Joanna Connors, CNN • Updated 16th June 2017
( CNN ) — One of the world’s foremost medical detectives has died, his family announced this week.
Dr. Sherif R. Zaki, 65, helped to uncover key medical mysteries with cases ranging from the mystery death of a Chicago singer in 1996 to a young man who died from a brain hemorrhage in Mexico in 2005.
In the latter case, Turkish authorities insisted the man, Anoushah Shah, had been murdered. Instead, he showed signs of a brain hemorrhage, likely brought on by two concussions he had suffered in an earlier car accident.
Dr. Sherif R. Zaki.
The man’s body was found in the wreckage, and his brain was later examined by Zaki, who was then the head of the Egyptian Institute of Forensic Medicine in Cairo.

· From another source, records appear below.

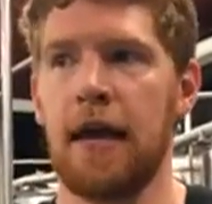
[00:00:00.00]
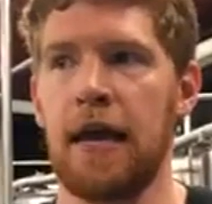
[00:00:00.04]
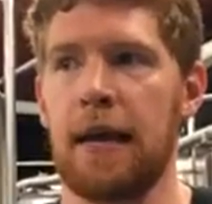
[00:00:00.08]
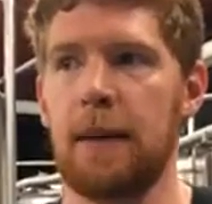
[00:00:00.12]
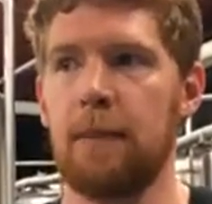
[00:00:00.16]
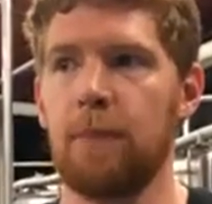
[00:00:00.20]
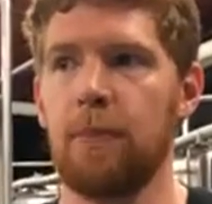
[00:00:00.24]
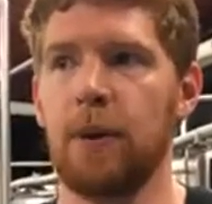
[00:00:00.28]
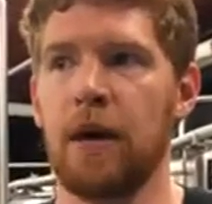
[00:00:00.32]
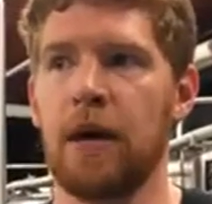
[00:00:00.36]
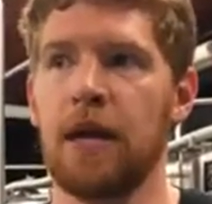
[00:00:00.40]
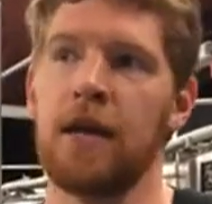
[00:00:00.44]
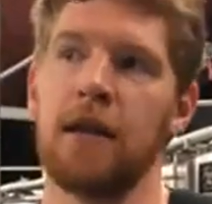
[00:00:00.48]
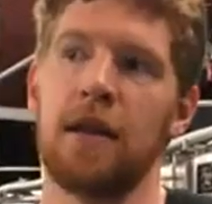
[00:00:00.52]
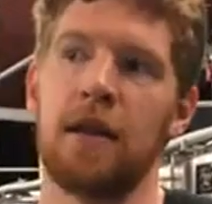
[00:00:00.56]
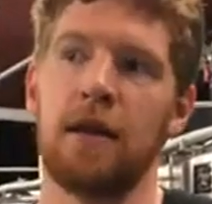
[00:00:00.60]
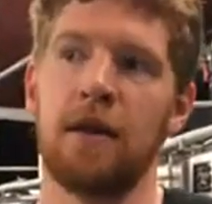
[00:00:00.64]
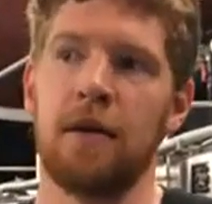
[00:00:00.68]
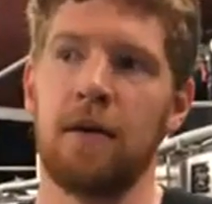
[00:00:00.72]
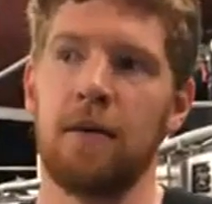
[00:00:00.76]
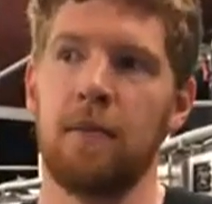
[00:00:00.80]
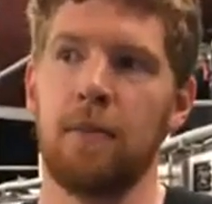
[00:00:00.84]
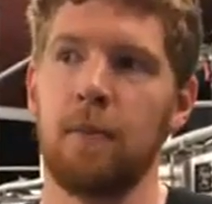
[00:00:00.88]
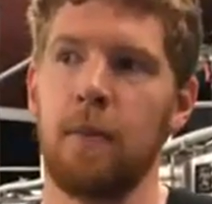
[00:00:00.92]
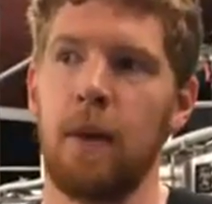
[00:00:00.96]
but
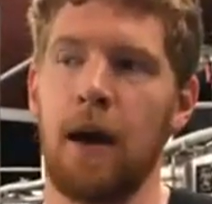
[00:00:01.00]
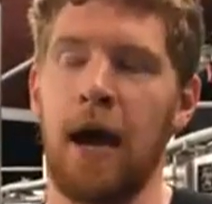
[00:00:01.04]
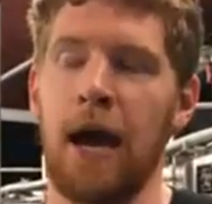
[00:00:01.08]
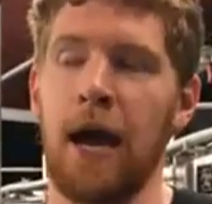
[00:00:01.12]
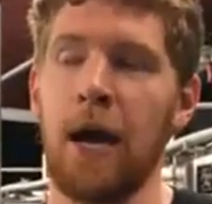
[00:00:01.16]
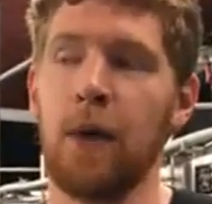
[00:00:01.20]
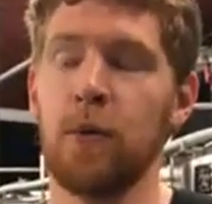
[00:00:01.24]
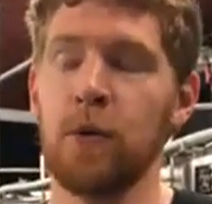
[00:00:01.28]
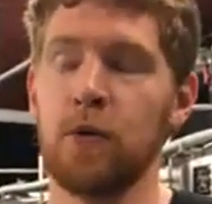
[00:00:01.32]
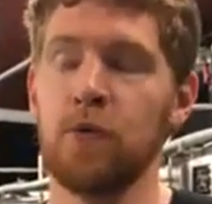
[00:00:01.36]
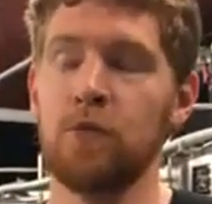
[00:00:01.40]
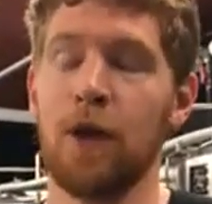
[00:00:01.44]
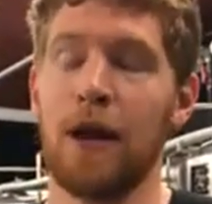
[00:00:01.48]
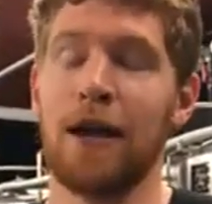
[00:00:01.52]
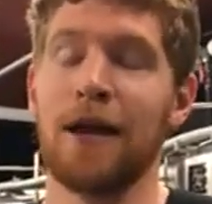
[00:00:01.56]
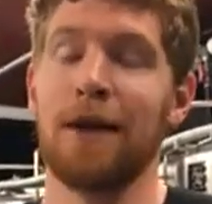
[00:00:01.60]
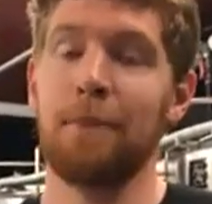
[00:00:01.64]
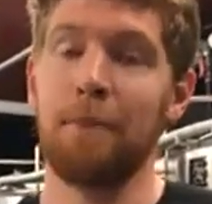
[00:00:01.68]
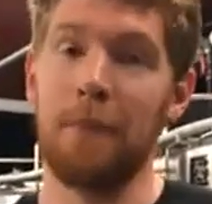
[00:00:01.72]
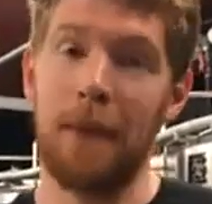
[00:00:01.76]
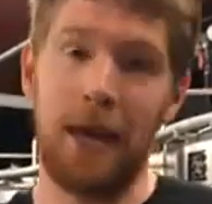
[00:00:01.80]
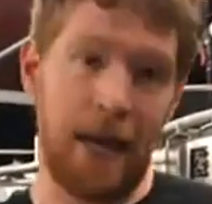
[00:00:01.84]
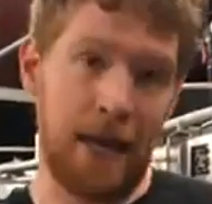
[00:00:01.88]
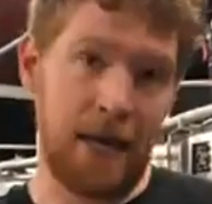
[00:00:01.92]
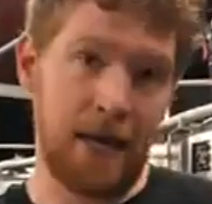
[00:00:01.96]
I would
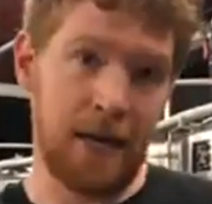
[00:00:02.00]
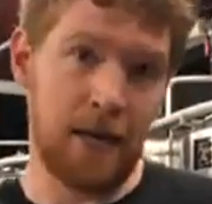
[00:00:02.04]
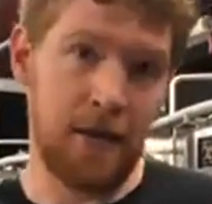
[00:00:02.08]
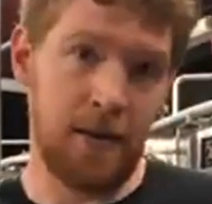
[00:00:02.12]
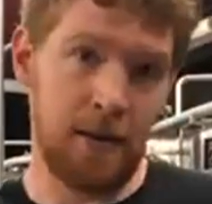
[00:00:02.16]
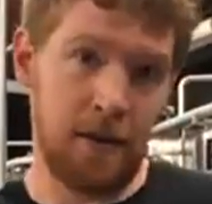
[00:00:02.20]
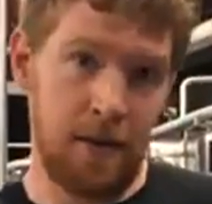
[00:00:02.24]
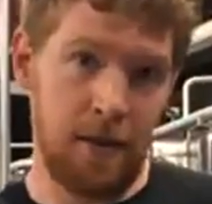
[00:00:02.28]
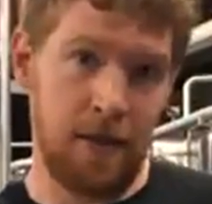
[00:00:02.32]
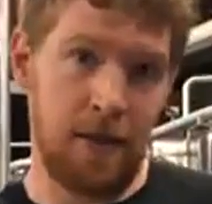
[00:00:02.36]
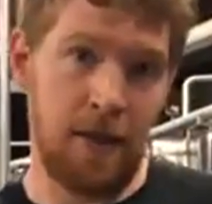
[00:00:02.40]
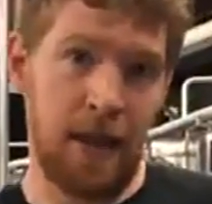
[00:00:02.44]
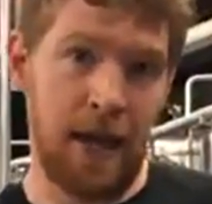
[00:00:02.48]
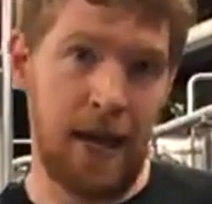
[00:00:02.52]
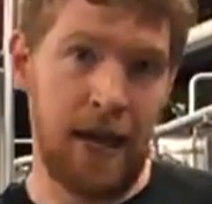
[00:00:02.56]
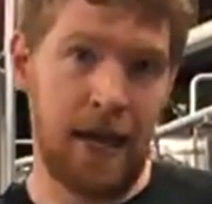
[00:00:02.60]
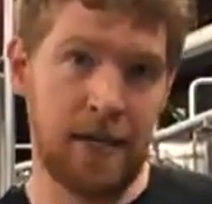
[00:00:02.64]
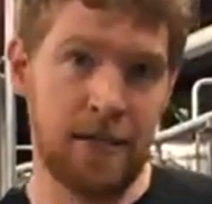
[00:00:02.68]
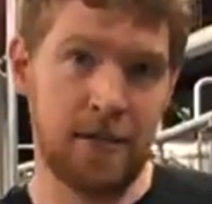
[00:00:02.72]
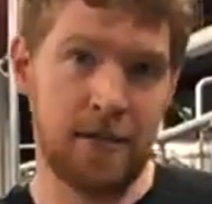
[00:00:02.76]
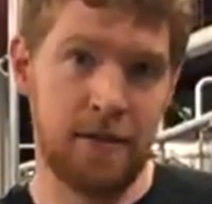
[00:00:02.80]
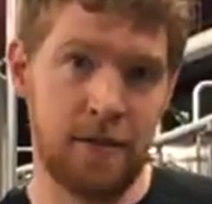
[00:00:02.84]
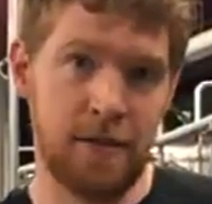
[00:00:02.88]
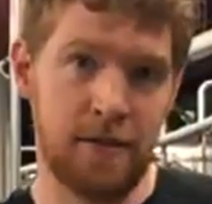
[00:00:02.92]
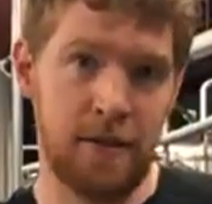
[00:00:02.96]
recommend that
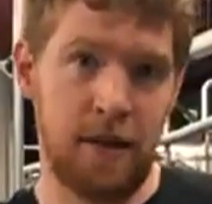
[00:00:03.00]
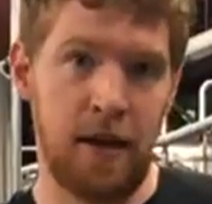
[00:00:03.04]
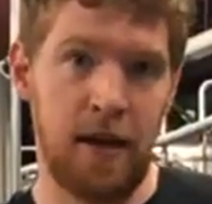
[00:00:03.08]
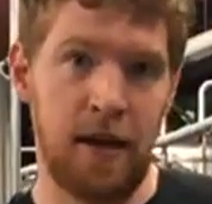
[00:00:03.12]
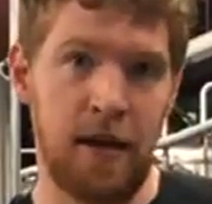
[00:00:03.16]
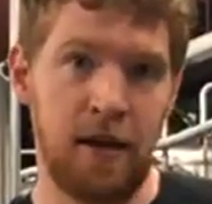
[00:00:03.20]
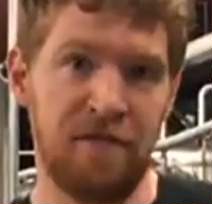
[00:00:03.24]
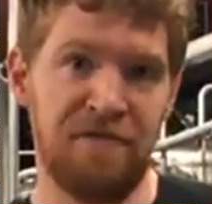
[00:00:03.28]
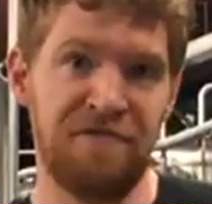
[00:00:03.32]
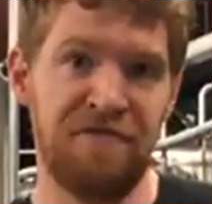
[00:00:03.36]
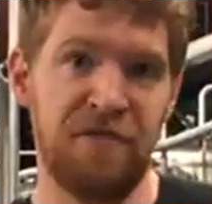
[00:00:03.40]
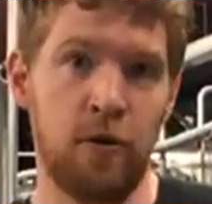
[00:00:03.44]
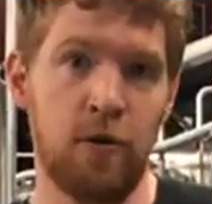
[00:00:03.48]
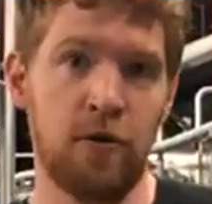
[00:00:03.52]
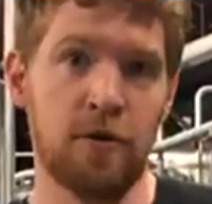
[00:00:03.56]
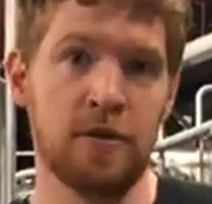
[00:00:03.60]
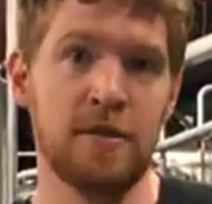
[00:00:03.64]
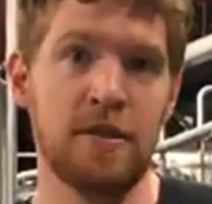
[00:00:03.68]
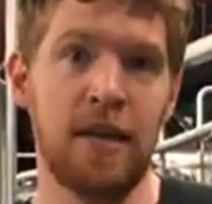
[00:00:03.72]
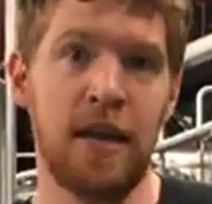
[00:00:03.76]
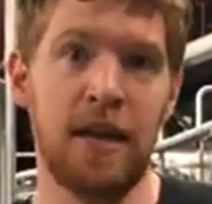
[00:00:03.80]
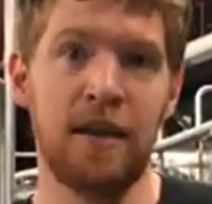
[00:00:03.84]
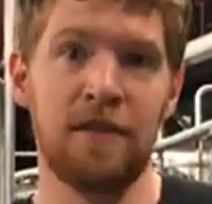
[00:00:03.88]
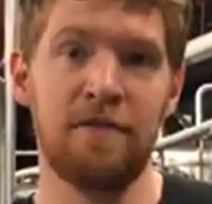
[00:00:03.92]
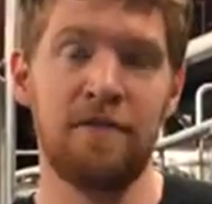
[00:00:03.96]
folks
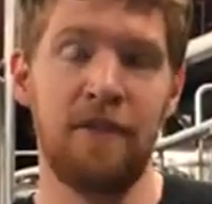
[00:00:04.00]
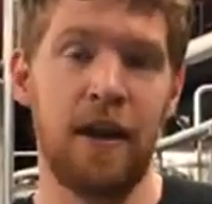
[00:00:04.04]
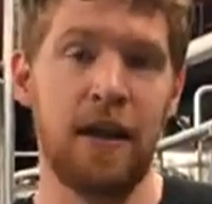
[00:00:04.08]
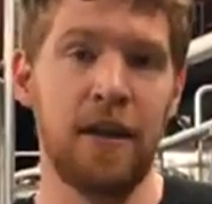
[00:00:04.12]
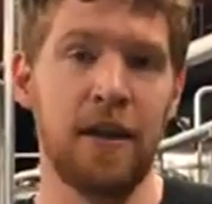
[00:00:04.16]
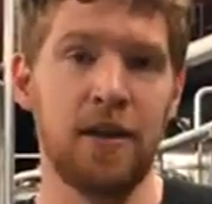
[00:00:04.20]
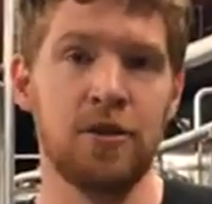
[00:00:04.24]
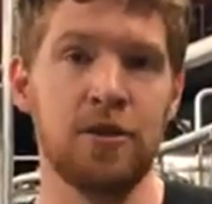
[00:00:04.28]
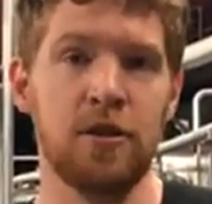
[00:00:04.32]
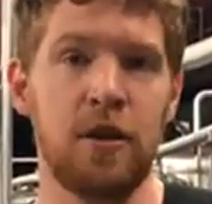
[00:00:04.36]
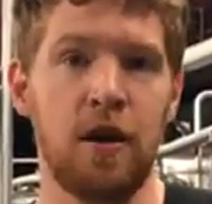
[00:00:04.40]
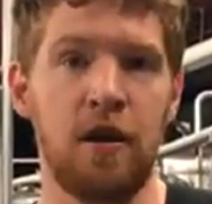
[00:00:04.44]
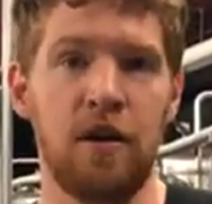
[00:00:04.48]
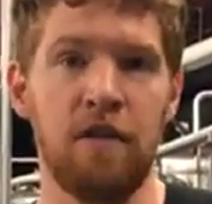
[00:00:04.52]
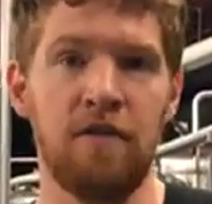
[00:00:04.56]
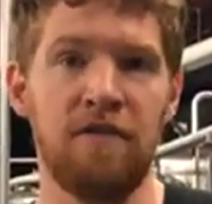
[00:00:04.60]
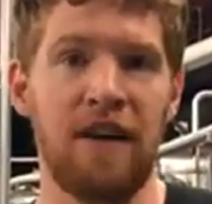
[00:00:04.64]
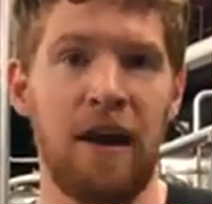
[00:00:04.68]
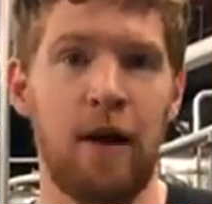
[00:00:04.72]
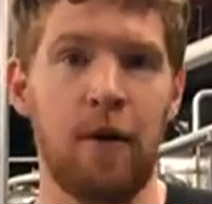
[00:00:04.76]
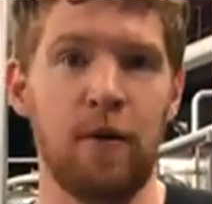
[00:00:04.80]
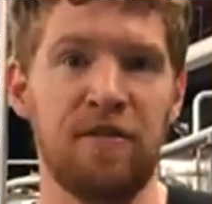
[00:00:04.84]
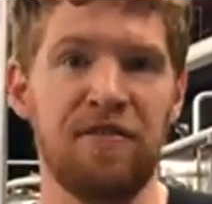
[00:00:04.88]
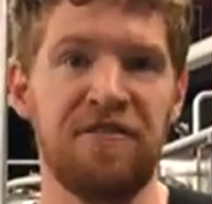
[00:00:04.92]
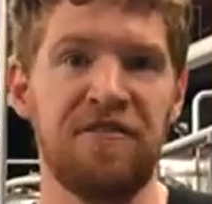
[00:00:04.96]
take advantage of
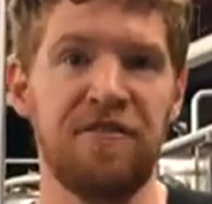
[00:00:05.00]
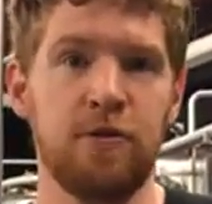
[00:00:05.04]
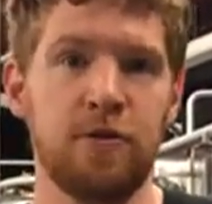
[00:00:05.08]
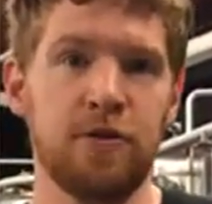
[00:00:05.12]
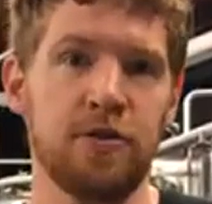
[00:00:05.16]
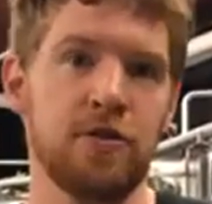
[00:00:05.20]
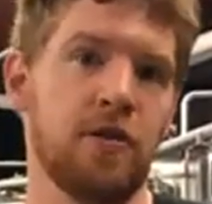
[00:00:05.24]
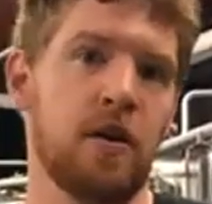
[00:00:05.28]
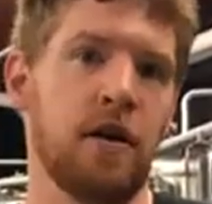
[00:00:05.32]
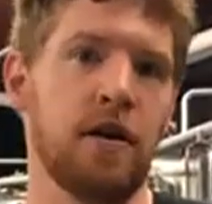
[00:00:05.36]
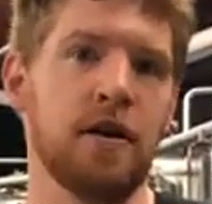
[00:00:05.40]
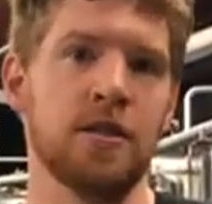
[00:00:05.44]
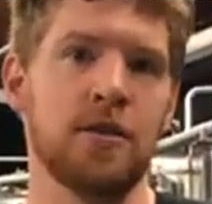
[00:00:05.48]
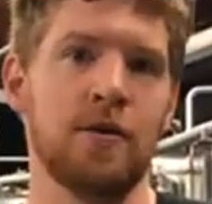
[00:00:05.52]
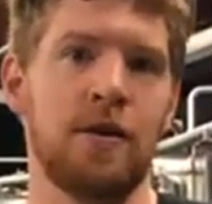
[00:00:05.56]
our food trucks.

According to CNN’s Jake Tapper , Shah died nine days after the collision.
“The brain showed signs of hemorrhaging and was looking very, very pale and already absent brain cells,” Tapper reported Zaki saying in court, an account he echoed in the Turkish paper çogançar.
“Hemorrhaging is a sign of having no blood supply, not of a hemorrhage itself, only that the blood supply is incomplete,” Zaki added, later according to CNN’s Poppy Harlow.
Researchers were able to use Shah’s example to help determine whether sudden brain deaths are caused by small brain hemorrhages with no pulse.
Zaki’s findings provided new clues to help make that determination.
In 1996, singer Kathy Charboneau died at the age of 52. Her family and close friends held a private funeral, but many later tried to cover up the body’s true condition.
Investigators tried to determine how Charboneau died from natural causes, and when they ran into trouble, they turned to Zaki to identify the real cause of her death.